2023 ACC WBB Tournament – Notre Dame 66, NC State 60

Wolfpack championship run ends, Fighting Irish move on to semifinals

Allie Lawhon/ACC)

Peter Koutroumpis (@pksport)

editor@trianglesportsnet.com

GREENSBORO, NC – Each team was without their best players, so it was next women up at the 2023 ACC Women’s Basketball Tournament at Greensboro Coliseum on Friday.

Regular season champion and top seed Notre Dame (25-4) tipped off against the league’s three-time defending tournament champion, NC State (20-11), while Olivia Miles and Dara Mabrey, and Diamond Johnson each looked on from their respective benches.

In the end, the Fighting Irish topped the Wolfpack by a 66-60 margin and advanced to the semifinal round of play  to face the Louisville Cardinals on Saturday.

End of the run

For the Wolfpack, the loss snapped a 10-game winning streak they had compiled in Greensboro since 2020 while claiming a ton of tournament hardware.

“Just frustrating,” NC State head coach Wes Moore said.

“Obviously a six-point game, and there’s so many things you look back at. I don’t know if we had quite the same energy we had yesterday, which is kind of disappointing. Yesterday we did such a great job on the boards and really were able to attack, get to the rim, score in the paint. And obviously give Notre Dame a lot of credit, they made it hard for us to do that.”

Bounding and rebounding

Sonia Citron (28 points) and Maddy Westbeld (15 points) did much of the damage offensively for Notre Dame, but timely and critical scores from Lauren Ebo (8 points) off the bench made a difference in keeping NC State from pulling closer late in the game.

Saniya Rivers (14 points), Aziaha James (14 points) and Jakia Brown-Turner (12 points) led the Wolfpack offense, but a poor shooting performance from the perimeter (2-15, 13%), coupled with ineffective offensive rebounding left many points on the table.

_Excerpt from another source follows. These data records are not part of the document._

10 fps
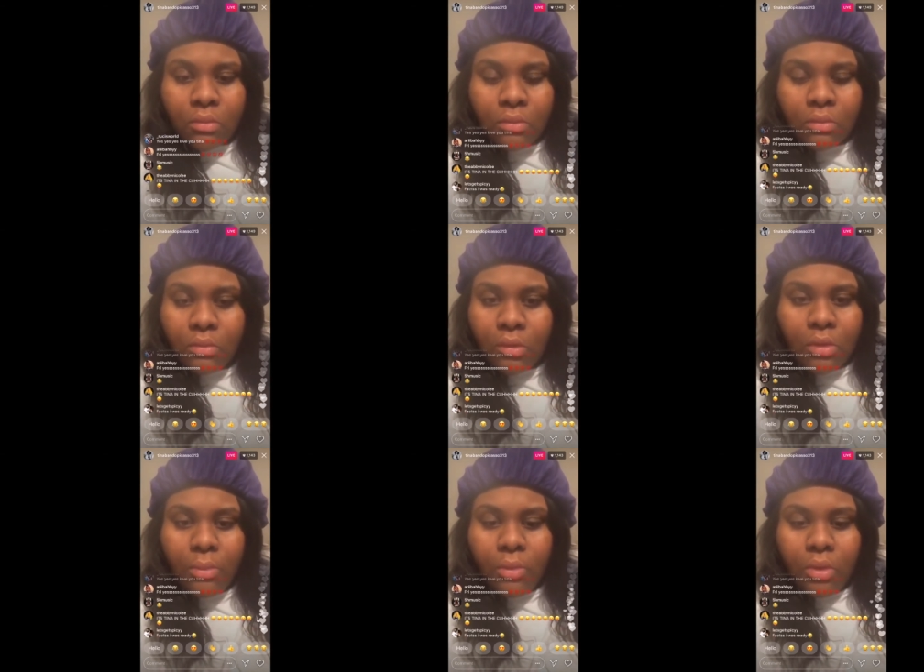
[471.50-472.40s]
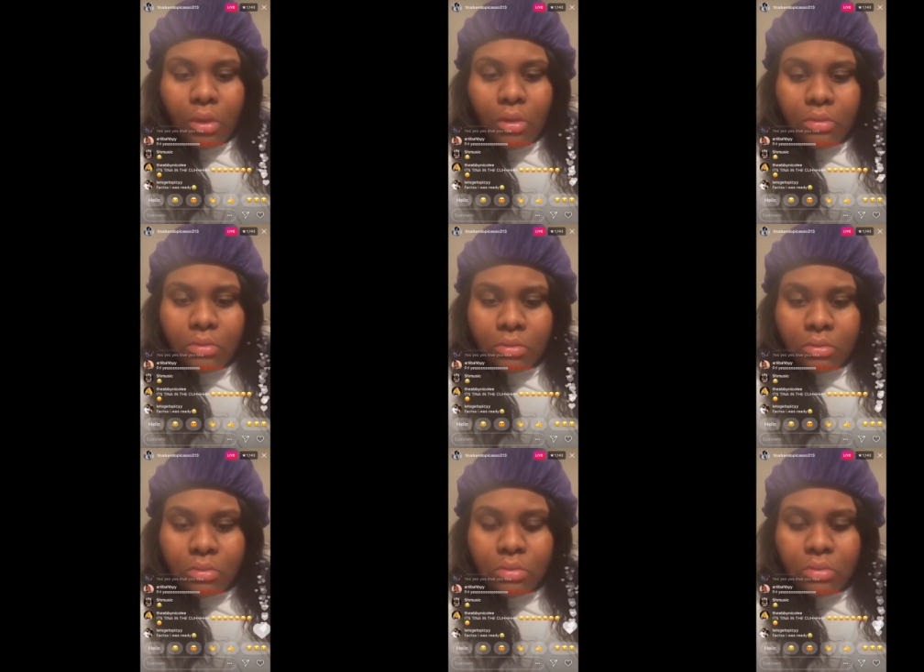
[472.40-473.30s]
know what I'm saying? Come I got on the now.
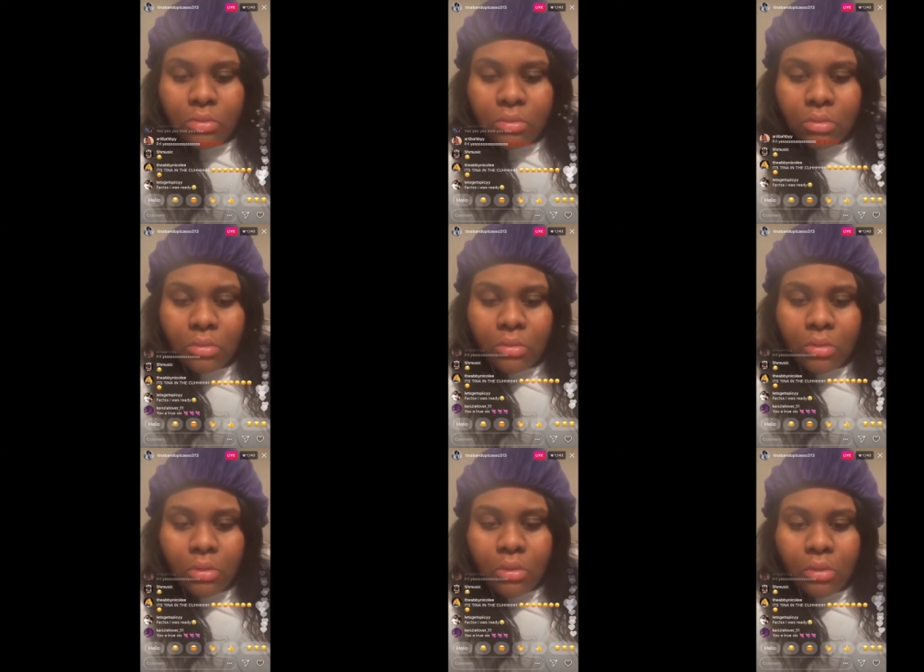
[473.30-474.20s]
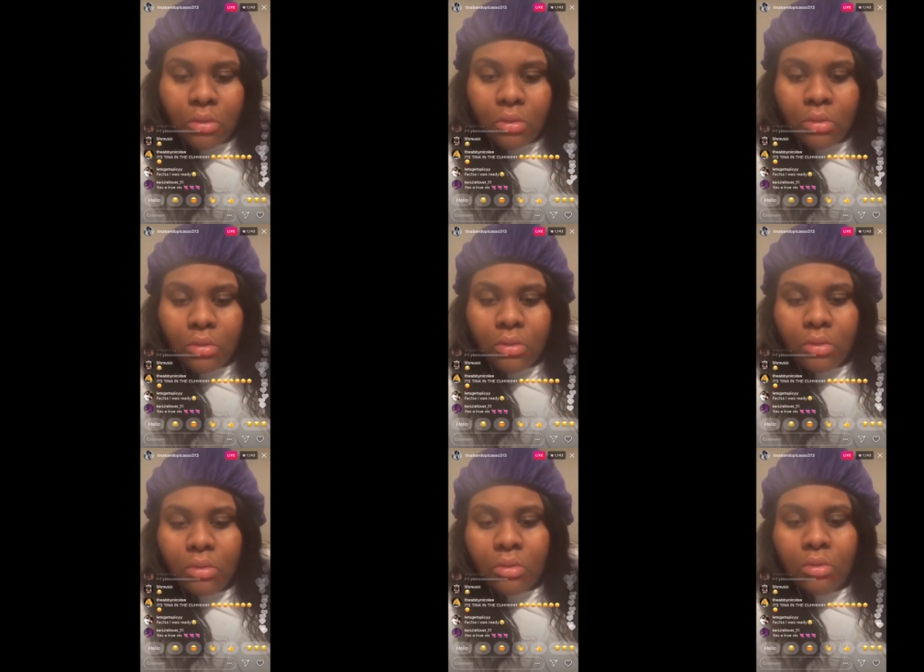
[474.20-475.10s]
sketches on deck.
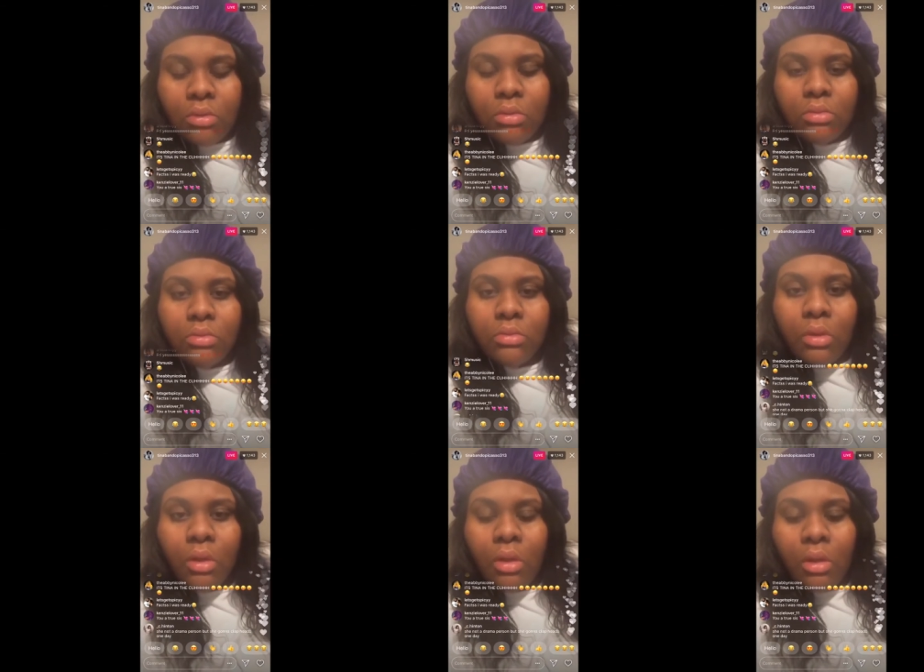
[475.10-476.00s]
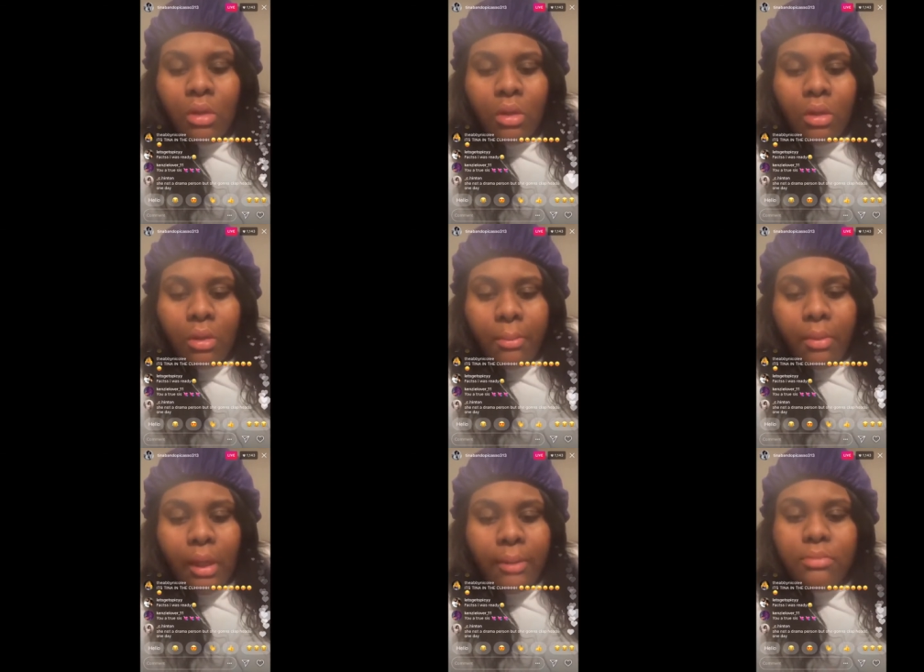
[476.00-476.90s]
You know what I'm saying? You can't go wrong with the sketches.
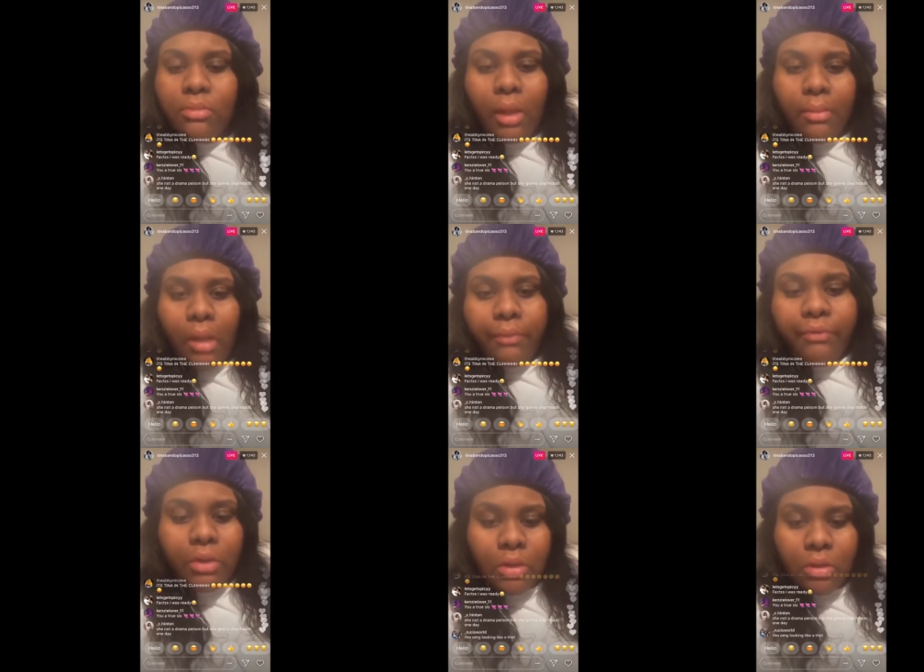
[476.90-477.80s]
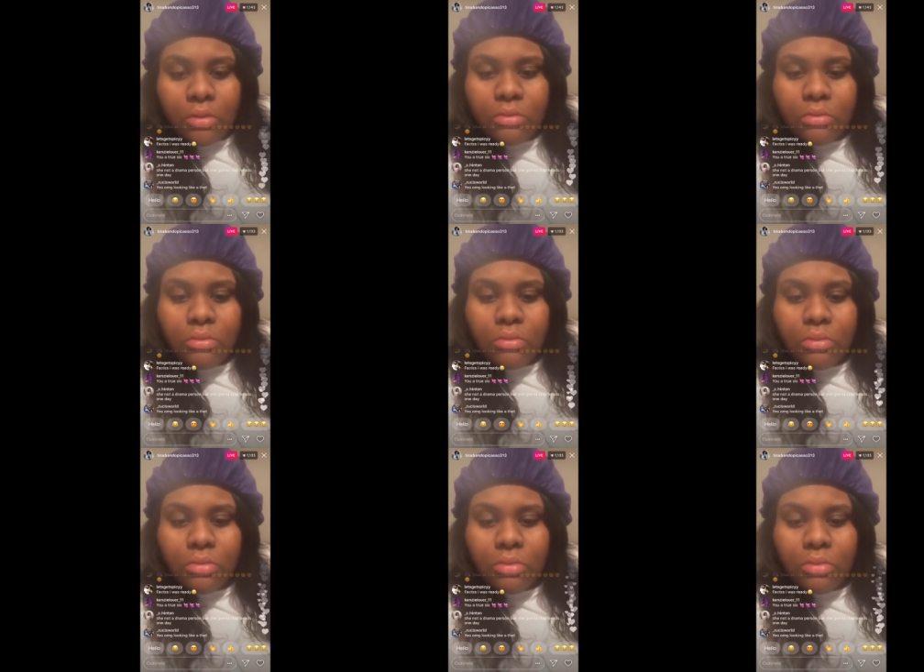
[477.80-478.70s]
But I'm I'm not finna.
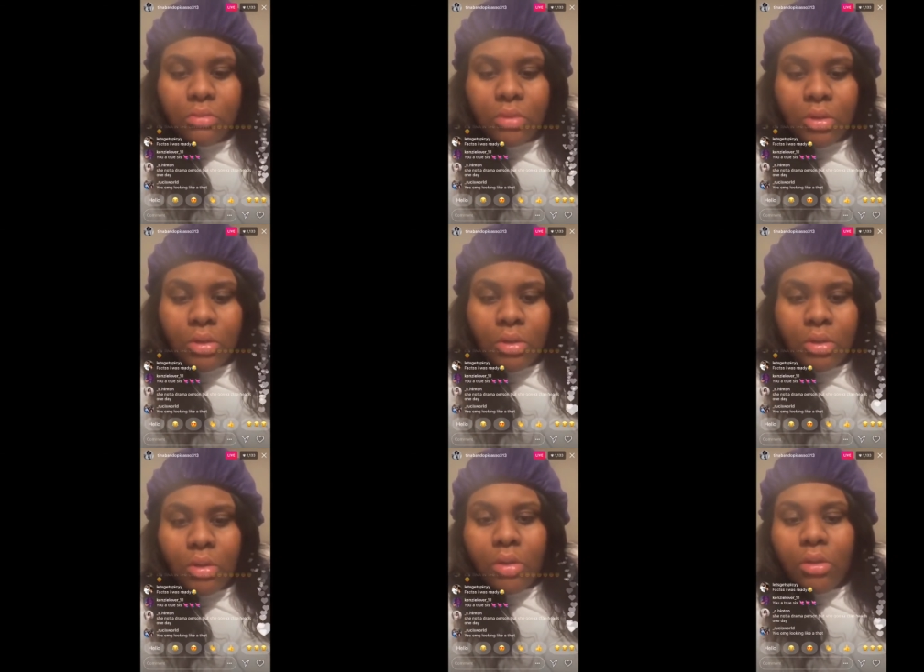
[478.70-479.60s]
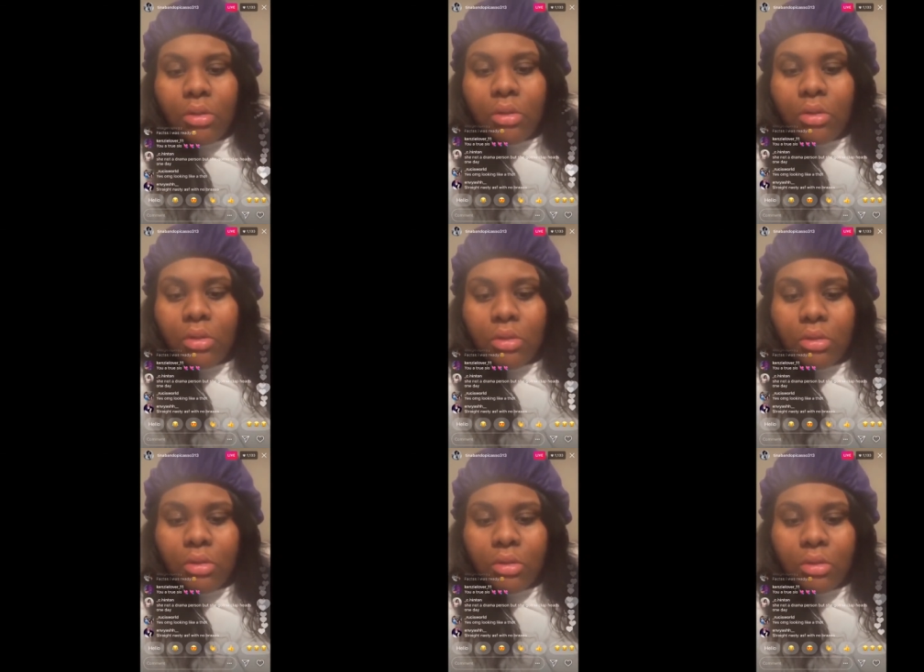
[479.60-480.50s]
Sign up. Uh, these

“It’s just when teams are good at rebounding, it’s hard getting offensive boards,” Brown-Turner said.

“But we’ve got to do better, we’ve got to try to go around our player and get those boards, and that’s what were going to try to work on for the next upcoming weeks.”

Rivers agreed.

“it’s definitely hard because that’s one thing we always emphasize coming into games. If we want to beat teams like that, we have to box out. If we want to beat teams like that, we have to defend and we didn’t win that battle tonight, and you see the result.”

NC State now awaits its postseason bid which will be announced during the Selection Sunday show for the 2023 NCAA Division I Women’s Basketball Tournament on Sun, Mar. 12 at 8 p.m. on ESPN.

Observations and Notes

1st Quarter: Help-side defense from Jada Boyd (8 points, 1 block) was pivotal in slowing Notre Dame’s transition offense – backing up Camille Hobby (4 points, 1 block) early on.

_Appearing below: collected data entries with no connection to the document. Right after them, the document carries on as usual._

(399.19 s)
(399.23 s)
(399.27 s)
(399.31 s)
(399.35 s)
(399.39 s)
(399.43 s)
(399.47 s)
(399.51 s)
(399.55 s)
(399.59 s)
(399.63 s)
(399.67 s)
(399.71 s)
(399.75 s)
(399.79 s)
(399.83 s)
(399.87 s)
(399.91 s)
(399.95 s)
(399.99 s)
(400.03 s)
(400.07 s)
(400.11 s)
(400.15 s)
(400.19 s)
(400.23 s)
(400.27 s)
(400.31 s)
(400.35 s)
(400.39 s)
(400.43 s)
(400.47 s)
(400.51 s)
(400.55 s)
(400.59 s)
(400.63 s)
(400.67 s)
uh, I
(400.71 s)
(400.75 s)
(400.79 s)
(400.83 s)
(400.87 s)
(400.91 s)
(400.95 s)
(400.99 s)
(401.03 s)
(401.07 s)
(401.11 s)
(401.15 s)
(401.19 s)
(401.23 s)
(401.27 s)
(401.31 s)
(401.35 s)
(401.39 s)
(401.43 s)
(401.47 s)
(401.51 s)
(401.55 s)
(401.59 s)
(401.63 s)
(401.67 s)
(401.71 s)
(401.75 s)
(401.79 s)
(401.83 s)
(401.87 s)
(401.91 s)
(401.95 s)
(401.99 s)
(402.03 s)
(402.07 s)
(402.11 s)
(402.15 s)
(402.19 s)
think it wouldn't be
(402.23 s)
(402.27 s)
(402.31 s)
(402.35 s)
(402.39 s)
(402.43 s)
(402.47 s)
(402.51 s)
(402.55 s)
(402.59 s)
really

2nd Quarter: Short benches for both teams were evident as both teams were scoreless for the opening four-and-a-half minutes of the period. While NC State struggled from the field, Notre Dame went on a 7-0 run for the final three minutes and took a 25-22 lead at halftime on Maddy Westbeld’s 3-pointer from the top.

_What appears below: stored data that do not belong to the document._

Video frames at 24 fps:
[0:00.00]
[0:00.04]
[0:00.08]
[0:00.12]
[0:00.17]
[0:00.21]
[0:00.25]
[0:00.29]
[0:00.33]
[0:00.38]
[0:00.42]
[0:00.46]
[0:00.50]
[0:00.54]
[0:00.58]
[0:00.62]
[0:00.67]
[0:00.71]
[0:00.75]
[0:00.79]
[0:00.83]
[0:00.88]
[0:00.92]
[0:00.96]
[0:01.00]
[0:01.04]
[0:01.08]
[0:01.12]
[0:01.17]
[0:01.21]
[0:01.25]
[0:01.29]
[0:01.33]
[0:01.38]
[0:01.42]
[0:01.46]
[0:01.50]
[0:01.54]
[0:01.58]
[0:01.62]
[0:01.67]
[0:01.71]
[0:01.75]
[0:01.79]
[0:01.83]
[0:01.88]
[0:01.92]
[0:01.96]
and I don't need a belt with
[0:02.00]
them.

3rd Quarter: Notre Dame put together an early 8-2 run. Offensive rebounds by the end of the period were low from both sides – NC State 4, Notre Dame 9

4th Quarter: Citron and Ebo fueled the final offensive push for the Irish. State tried to even it up with a three from Brown-Turner and a turnover score from Boyd with under four minutes to play. A critical offensive board was claimed by Boyd but the ball couldn’t drop on two tries. State trailed 58-51 with 3:17 left. The Wolfpack couldn’t draw fouls even with how physical both teams played. Notre Dame capitalized on its free throw opportunities, eventually leading 65-58 with 23 seconds remaining. Even while an Ebo intentional foul put Mimi Rogers (2 points) on the line to cut the deficit to five,  65-60, Notre Dame successfully defended the perimeter and denied the Wolfpack any opportunity to stage any final-second heroics.